**AIM OF THE TASK**
Down to the final line, reproduce the entries that follow exactly.

┄┄┄┄┄┄┄┄┄┄┄┄┄┄┄┄┄┄┄┄

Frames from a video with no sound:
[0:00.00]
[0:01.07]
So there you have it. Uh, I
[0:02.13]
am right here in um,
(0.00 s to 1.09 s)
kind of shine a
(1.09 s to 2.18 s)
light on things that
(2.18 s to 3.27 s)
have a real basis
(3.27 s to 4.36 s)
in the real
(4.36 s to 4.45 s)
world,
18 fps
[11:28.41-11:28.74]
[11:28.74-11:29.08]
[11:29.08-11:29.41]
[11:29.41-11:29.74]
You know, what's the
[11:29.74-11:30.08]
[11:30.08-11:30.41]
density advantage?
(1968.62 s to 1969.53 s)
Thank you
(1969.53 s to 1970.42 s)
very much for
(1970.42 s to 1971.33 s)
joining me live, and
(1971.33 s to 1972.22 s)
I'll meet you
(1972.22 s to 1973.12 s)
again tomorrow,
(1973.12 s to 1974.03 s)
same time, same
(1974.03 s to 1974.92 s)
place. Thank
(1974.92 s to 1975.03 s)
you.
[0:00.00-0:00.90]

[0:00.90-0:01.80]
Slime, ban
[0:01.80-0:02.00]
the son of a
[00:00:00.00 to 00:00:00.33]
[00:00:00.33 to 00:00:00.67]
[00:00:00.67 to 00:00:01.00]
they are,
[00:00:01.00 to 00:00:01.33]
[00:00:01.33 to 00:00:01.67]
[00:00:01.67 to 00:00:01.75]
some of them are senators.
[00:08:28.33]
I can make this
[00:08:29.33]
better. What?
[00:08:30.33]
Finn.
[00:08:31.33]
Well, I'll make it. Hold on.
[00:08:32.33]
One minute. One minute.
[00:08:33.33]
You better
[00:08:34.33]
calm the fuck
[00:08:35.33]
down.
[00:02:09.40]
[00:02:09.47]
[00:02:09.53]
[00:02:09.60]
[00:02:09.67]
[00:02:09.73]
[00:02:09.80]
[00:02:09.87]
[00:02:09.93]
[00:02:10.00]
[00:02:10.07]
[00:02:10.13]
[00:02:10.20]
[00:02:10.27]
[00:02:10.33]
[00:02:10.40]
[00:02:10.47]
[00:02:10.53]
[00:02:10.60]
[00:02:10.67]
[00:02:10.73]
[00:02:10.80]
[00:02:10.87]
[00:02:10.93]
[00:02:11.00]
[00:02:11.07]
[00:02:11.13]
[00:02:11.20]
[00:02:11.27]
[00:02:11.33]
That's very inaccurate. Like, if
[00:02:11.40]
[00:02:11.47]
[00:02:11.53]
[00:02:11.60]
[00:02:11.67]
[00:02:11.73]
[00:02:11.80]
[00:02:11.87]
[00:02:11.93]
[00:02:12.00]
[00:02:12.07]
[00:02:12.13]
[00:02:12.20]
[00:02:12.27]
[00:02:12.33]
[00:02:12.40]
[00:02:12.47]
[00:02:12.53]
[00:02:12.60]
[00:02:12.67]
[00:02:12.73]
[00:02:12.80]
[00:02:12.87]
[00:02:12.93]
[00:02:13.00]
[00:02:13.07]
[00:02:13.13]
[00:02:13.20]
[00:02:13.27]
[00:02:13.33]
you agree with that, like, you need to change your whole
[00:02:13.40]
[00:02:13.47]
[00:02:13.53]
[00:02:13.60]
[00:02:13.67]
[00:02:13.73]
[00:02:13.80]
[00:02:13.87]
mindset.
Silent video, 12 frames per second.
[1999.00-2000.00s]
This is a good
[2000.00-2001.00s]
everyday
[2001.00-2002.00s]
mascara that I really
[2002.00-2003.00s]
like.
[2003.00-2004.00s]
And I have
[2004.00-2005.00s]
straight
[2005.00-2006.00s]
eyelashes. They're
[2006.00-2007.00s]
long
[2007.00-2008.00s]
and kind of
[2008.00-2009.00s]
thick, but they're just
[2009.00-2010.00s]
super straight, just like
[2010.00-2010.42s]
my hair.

┄┄┄┄┄┄┄┄┄┄┄┄┄┄┄┄┄┄┄┄

**FINAL ANSWER**
Frames from a video with no sound:
[0:00.00]
[0:01.07]
So there you have it. Uh, I
[0:02.13]
am right here in um,
(0.00 s to 1.09 s)
kind of shine a
(1.09 s to 2.18 s)
light on things that
(2.18 s to 3.27 s)
have a real basis
(3.27 s to 4.36 s)
in the real
(4.36 s to 4.45 s)
world,
18 fps
[11:28.41-11:28.74]
[11:28.74-11:29.08]
[11:29.08-11:29.41]
[11:29.41-11:29.74]
You know, what's the
[11:29.74-11:30.08]
[11:30.08-11:30.41]
density advantage?
(1968.62 s to 1969.53 s)
Thank you
(1969.53 s to 1970.42 s)
very much for
(1970.42 s to 1971.33 s)
joining me live, and
(1971.33 s to 1972.22 s)
I'll meet you
(1972.22 s to 1973.12 s)
again tomorrow,
(1973.12 s to 1974.03 s)
same time, same
(1974.03 s to 1974.92 s)
place. Thank
(1974.92 s to 1975.03 s)
you.
[0:00.00-0:00.90]

[0:00.90-0:01.80]
Slime, ban
[0:01.80-0:02.00]
the son of a
[00:00:00.00 to 00:00:00.33]
[00:00:00.33 to 00:00:00.67]
[00:00:00.67 to 00:00:01.00]
they are,
[00:00:01.00 to 00:00:01.33]
[00:00:01.33 to 00:00:01.67]
[00:00:01.67 to 00:00:01.75]
some of them are senators.
[00:08:28.33]
I can make this
[00:08:29.33]
better. What?
[00:08:30.33]
Finn.
[00:08:31.33]
Well, I'll make it. Hold on.
[00:08:32.33]
One minute. One minute.
[00:08:33.33]
You better
[00:08:34.33]
calm the fuck
[00:08:35.33]
down.
[00:02:09.40]
[00:02:09.47]
[00:02:09.53]
[00:02:09.60]
[00:02:09.67]
[00:02:09.73]
[00:02:09.80]
[00:02:09.87]
[00:02:09.93]
[00:02:10.00]
[00:02:10.07]
[00:02:10.13]
[00:02:10.20]
[00:02:10.27]
[00:02:10.33]
[00:02:10.40]
[00:02:10.47]
[00:02:10.53]
[00:02:10.60]
[00:02:10.67]
[00:02:10.73]
[00:02:10.80]
[00:02:10.87]
[00:02:10.93]
[00:02:11.00]
[00:02:11.07]
[00:02:11.13]
[00:02:11.20]
[00:02:11.27]
[00:02:11.33]
That's very inaccurate. Like, if
[00:02:11.40]
[00:02:11.47]
[00:02:11.53]
[00:02:11.60]
[00:02:11.67]
[00:02:11.73]
[00:02:11.80]
[00:02:11.87]
[00:02:11.93]
[00:02:12.00]
[00:02:12.07]
[00:02:12.13]
[00:02:12.20]
[00:02:12.27]
[00:02:12.33]
[00:02:12.40]
[00:02:12.47]
[00:02:12.53]
[00:02:12.60]
[00:02:12.67]
[00:02:12.73]
[00:02:12.80]
[00:02:12.87]
[00:02:12.93]
[00:02:13.00]
[00:02:13.07]
[00:02:13.13]
[00:02:13.20]
[00:02:13.27]
[00:02:13.33]
you agree with that, like, you need to change your whole
[00:02:13.40]
[00:02:13.47]
[00:02:13.53]
[00:02:13.60]
[00:02:13.67]
[00:02:13.73]
[00:02:13.80]
[00:02:13.87]
mindset.
Silent video, 12 frames per second.
[1999.00-2000.00s]
This is a good
[2000.00-2001.00s]
everyday
[2001.00-2002.00s]
mascara that I really
[2002.00-2003.00s]
like.
[2003.00-2004.00s]
And I have
[2004.00-2005.00s]
straight
[2005.00-2006.00s]
eyelashes. They're
[2006.00-2007.00s]
long
[2007.00-2008.00s]
and kind of
[2008.00-2009.00s]
thick, but they're just
[2009.00-2010.00s]
super straight, just like
[2010.00-2010.42s]
my hair.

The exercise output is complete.